Material for the task START

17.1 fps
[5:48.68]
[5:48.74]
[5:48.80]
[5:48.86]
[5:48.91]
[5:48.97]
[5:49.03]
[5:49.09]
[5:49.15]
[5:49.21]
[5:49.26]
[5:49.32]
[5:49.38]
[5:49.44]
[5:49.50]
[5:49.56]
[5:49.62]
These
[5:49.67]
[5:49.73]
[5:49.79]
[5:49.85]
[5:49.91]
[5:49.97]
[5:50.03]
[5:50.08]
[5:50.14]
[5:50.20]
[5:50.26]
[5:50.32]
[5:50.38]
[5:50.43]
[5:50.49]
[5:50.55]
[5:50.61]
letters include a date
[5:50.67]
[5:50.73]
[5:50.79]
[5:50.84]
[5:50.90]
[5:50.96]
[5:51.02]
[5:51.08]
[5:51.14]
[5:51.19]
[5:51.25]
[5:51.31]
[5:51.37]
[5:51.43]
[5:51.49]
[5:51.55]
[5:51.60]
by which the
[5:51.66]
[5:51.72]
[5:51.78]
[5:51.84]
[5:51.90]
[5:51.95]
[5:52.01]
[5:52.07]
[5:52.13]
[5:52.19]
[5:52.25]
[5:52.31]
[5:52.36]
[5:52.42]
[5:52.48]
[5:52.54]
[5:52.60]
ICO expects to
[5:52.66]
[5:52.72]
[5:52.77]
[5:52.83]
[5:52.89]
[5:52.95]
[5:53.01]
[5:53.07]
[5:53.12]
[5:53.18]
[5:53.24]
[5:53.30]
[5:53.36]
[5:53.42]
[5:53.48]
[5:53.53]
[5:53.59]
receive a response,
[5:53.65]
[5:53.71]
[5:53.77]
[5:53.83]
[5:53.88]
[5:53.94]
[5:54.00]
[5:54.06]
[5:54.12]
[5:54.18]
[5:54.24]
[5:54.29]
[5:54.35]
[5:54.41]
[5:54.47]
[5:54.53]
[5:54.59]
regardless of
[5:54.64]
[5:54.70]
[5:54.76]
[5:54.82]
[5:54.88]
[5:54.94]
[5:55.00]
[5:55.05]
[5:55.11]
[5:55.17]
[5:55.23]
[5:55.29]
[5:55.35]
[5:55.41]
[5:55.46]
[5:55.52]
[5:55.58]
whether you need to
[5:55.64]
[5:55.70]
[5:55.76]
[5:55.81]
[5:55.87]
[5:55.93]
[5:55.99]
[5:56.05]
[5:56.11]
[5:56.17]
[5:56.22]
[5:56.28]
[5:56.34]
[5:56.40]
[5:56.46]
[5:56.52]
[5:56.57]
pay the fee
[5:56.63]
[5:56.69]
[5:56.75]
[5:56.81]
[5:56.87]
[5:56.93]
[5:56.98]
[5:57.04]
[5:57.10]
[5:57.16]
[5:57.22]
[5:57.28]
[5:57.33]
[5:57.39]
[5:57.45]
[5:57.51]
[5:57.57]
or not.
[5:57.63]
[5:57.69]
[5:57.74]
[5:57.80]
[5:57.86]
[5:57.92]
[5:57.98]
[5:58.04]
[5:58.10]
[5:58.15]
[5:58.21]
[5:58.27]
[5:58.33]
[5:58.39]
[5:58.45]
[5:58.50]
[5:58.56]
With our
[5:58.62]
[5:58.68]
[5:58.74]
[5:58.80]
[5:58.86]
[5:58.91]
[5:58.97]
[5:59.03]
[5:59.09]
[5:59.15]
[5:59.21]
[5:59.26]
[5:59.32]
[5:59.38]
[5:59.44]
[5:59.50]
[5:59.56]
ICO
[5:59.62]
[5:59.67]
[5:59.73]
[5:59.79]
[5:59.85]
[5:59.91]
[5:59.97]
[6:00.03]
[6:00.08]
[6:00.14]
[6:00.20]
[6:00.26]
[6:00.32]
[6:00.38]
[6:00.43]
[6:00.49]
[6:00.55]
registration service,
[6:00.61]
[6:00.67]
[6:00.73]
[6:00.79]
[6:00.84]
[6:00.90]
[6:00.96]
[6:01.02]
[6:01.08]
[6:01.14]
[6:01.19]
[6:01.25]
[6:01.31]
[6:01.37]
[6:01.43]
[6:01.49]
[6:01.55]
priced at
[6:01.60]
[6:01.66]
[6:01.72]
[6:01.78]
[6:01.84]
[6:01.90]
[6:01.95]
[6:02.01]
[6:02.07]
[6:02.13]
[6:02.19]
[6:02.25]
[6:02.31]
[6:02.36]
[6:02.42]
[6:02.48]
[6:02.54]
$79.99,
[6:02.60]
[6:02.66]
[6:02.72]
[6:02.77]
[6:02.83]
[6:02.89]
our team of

Material for the task END

What the task asks
Every line above is to be transcribed exactly.

Response box
17.1 fps
[5:48.68]
[5:48.74]
[5:48.80]
[5:48.86]
[5:48.91]
[5:48.97]
[5:49.03]
[5:49.09]
[5:49.15]
[5:49.21]
[5:49.26]
[5:49.32]
[5:49.38]
[5:49.44]
[5:49.50]
[5:49.56]
[5:49.62]
These
[5:49.67]
[5:49.73]
[5:49.79]
[5:49.85]
[5:49.91]
[5:49.97]
[5:50.03]
[5:50.08]
[5:50.14]
[5:50.20]
[5:50.26]
[5:50.32]
[5:50.38]
[5:50.43]
[5:50.49]
[5:50.55]
[5:50.61]
letters include a date
[5:50.67]
[5:50.73]
[5:50.79]
[5:50.84]
[5:50.90]
[5:50.96]
[5:51.02]
[5:51.08]
[5:51.14]
[5:51.19]
[5:51.25]
[5:51.31]
[5:51.37]
[5:51.43]
[5:51.49]
[5:51.55]
[5:51.60]
by which the
[5:51.66]
[5:51.72]
[5:51.78]
[5:51.84]
[5:51.90]
[5:51.95]
[5:52.01]
[5:52.07]
[5:52.13]
[5:52.19]
[5:52.25]
[5:52.31]
[5:52.36]
[5:52.42]
[5:52.48]
[5:52.54]
[5:52.60]
ICO expects to
[5:52.66]
[5:52.72]
[5:52.77]
[5:52.83]
[5:52.89]
[5:52.95]
[5:53.01]
[5:53.07]
[5:53.12]
[5:53.18]
[5:53.24]
[5:53.30]
[5:53.36]
[5:53.42]
[5:53.48]
[5:53.53]
[5:53.59]
receive a response,
[5:53.65]
[5:53.71]
[5:53.77]
[5:53.83]
[5:53.88]
[5:53.94]
[5:54.00]
[5:54.06]
[5:54.12]
[5:54.18]
[5:54.24]
[5:54.29]
[5:54.35]
[5:54.41]
[5:54.47]
[5:54.53]
[5:54.59]
regardless of
[5:54.64]
[5:54.70]
[5:54.76]
[5:54.82]
[5:54.88]
[5:54.94]
[5:55.00]
[5:55.05]
[5:55.11]
[5:55.17]
[5:55.23]
[5:55.29]
[5:55.35]
[5:55.41]
[5:55.46]
[5:55.52]
[5:55.58]
whether you need to
[5:55.64]
[5:55.70]
[5:55.76]
[5:55.81]
[5:55.87]
[5:55.93]
[5:55.99]
[5:56.05]
[5:56.11]
[5:56.17]
[5:56.22]
[5:56.28]
[5:56.34]
[5:56.40]
[5:56.46]
[5:56.52]
[5:56.57]
pay the fee
[5:56.63]
[5:56.69]
[5:56.75]
[5:56.81]
[5:56.87]
[5:56.93]
[5:56.98]
[5:57.04]
[5:57.10]
[5:57.16]
[5:57.22]
[5:57.28]
[5:57.33]
[5:57.39]
[5:57.45]
[5:57.51]
[5:57.57]
or not.
[5:57.63]
[5:57.69]
[5:57.74]
[5:57.80]
[5:57.86]
[5:57.92]
[5:57.98]
[5:58.04]
[5:58.10]
[5:58.15]
[5:58.21]
[5:58.27]
[5:58.33]
[5:58.39]
[5:58.45]
[5:58.50]
[5:58.56]
With our
[5:58.62]
[5:58.68]
[5:58.74]
[5:58.80]
[5:58.86]
[5:58.91]
[5:58.97]
[5:59.03]
[5:59.09]
[5:59.15]
[5:59.21]
[5:59.26]
[5:59.32]
[5:59.38]
[5:59.44]
[5:59.50]
[5:59.56]
ICO
[5:59.62]
[5:59.67]
[5:59.73]
[5:59.79]
[5:59.85]
[5:59.91]
[5:59.97]
[6:00.03]
[6:00.08]
[6:00.14]
[6:00.20]
[6:00.26]
[6:00.32]
[6:00.38]
[6:00.43]
[6:00.49]
[6:00.55]
registration service,
[6:00.61]
[6:00.67]
[6:00.73]
[6:00.79]
[6:00.84]
[6:00.90]
[6:00.96]
[6:01.02]
[6:01.08]
[6:01.14]
[6:01.19]
[6:01.25]
[6:01.31]
[6:01.37]
[6:01.43]
[6:01.49]
[6:01.55]
priced at
[6:01.60]
[6:01.66]
[6:01.72]
[6:01.78]
[6:01.84]
[6:01.90]
[6:01.95]
[6:02.01]
[6:02.07]
[6:02.13]
[6:02.19]
[6:02.25]
[6:02.31]
[6:02.36]
[6:02.42]
[6:02.48]
[6:02.54]
$79.99,
[6:02.60]
[6:02.66]
[6:02.72]
[6:02.77]
[6:02.83]
[6:02.89]
our team of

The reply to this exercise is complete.